Posts by Greg Tucker

21) Message boards : Number crunching : outch! (Message 603)
Posted 11 Apr 2012 by Profile Greg Tucker
Post:
Looks like the boinc client is bombing. Can you run under strace or gdb?
22) Message boards : Number crunching : OpenCL/GPU app? (Message 579)
Posted 23 Mar 2012 by Profile Greg Tucker
Post:

well, at least GMP-ECM has a working CUDA-branch, you don't happen to be using that lib?

primegrid recently started a world-record hunt for Generalized Fermat-primes using CUDA-apps. current runtimes are up into several days on fastest GPU's, but would take months most likely on current high-end CPU's.

that app allready owns the top 4 spots. ;)


No, we need the standard GMP. And even if GMP had cuda support, we still have the pari/gp library to deal with. We use pari for computing integral bases, checking irreducibility, computing field discriminants, and also factoring large integers.
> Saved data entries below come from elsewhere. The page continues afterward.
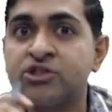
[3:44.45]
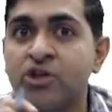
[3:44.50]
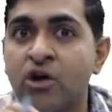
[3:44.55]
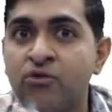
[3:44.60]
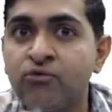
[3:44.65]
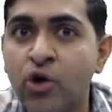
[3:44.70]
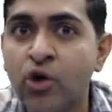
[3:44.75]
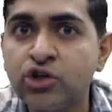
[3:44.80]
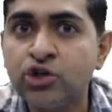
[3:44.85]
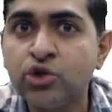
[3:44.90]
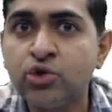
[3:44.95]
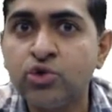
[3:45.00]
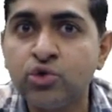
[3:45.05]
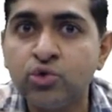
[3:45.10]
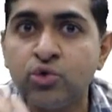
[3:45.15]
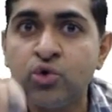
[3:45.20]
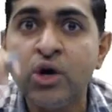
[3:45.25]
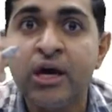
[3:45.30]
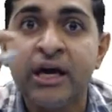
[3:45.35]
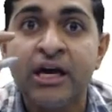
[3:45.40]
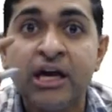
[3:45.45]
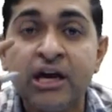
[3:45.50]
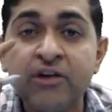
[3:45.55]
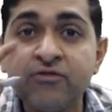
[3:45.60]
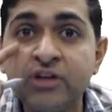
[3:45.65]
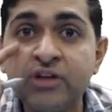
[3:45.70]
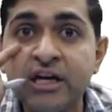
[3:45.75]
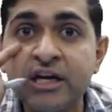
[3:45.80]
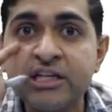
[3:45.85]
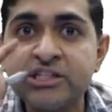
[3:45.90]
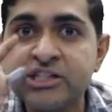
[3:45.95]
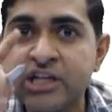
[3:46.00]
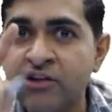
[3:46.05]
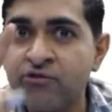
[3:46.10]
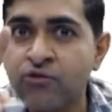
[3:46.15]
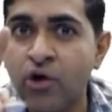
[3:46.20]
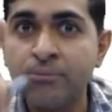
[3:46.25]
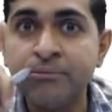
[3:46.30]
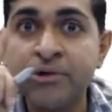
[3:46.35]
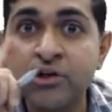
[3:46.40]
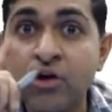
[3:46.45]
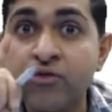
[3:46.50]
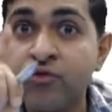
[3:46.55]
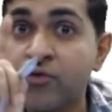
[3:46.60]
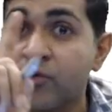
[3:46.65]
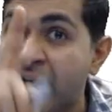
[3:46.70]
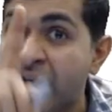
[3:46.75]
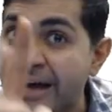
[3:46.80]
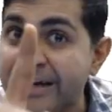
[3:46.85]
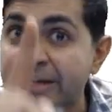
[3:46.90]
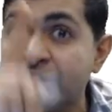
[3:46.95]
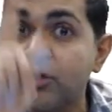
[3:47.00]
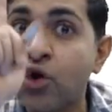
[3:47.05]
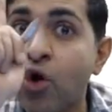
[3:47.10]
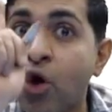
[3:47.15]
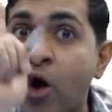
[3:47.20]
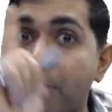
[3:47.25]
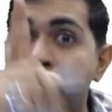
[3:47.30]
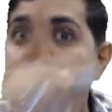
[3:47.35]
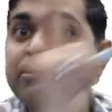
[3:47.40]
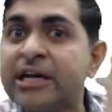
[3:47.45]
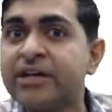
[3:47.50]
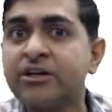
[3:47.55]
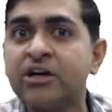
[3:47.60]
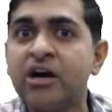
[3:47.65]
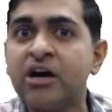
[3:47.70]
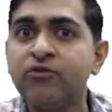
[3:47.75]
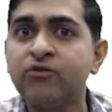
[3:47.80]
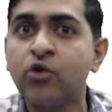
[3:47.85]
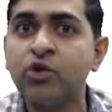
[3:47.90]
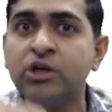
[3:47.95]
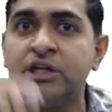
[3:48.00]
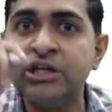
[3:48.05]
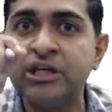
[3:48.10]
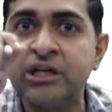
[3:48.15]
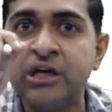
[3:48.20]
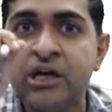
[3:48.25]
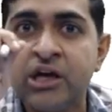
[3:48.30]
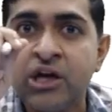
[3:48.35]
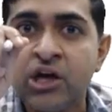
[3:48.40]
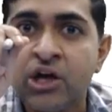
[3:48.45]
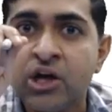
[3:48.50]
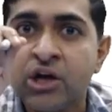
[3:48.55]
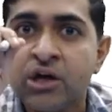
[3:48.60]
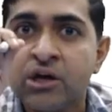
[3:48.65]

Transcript: Now what you do if there is involvement of right optic nerve only?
It's a large amount of code that would need to be "cudified". It would be a fun undertaking, if only I had the time.


Well... i'm not sure why you don't upload a copy of the code somewhere for users to have a look at it. Maybe one will have time to look at it an port it to use a GPU.

Actually, since you're using GPL'ed GMP and PARI, you'll have to release your source code upone request (cosider this post a request ;) ), or otherwhise you're violating GPL.

TIA


You can link userspace apps to GPL libraries and not encumber under the GPL.

I'm all for posting the source though.

23) Message boards : Number crunching : abort? (Message 567)
Posted 19 Mar 2012 by Profile Greg Tucker
Post:
Wiki updated for the confusion over units, though I don't think that's the real underlying problem.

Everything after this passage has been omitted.